BRIEF
Without the pictures, give the records again exactly as they appear.

PROVIDED RECORDS
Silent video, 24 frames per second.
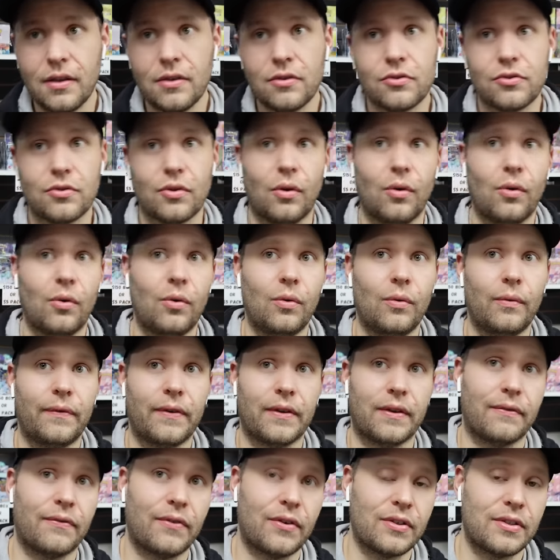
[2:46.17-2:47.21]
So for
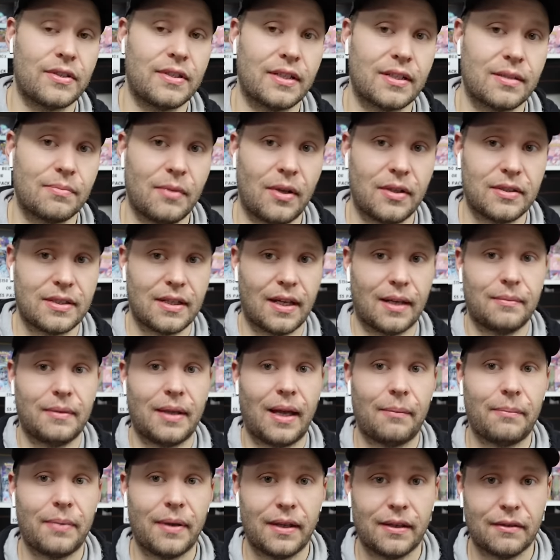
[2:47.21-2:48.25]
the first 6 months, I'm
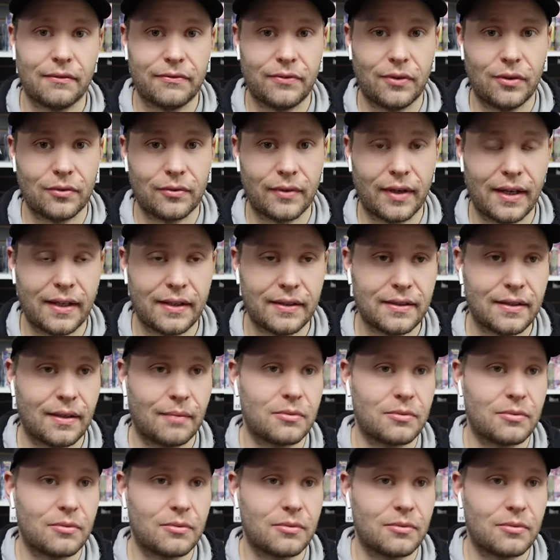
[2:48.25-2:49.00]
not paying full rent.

ANSWER TO THE PROBLEM
Silent video, 24 frames per second.
[2:46.17-2:47.21]
So for
[2:47.21-2:48.25]
the first 6 months, I'm
[2:48.25-2:49.00]
not paying full rent.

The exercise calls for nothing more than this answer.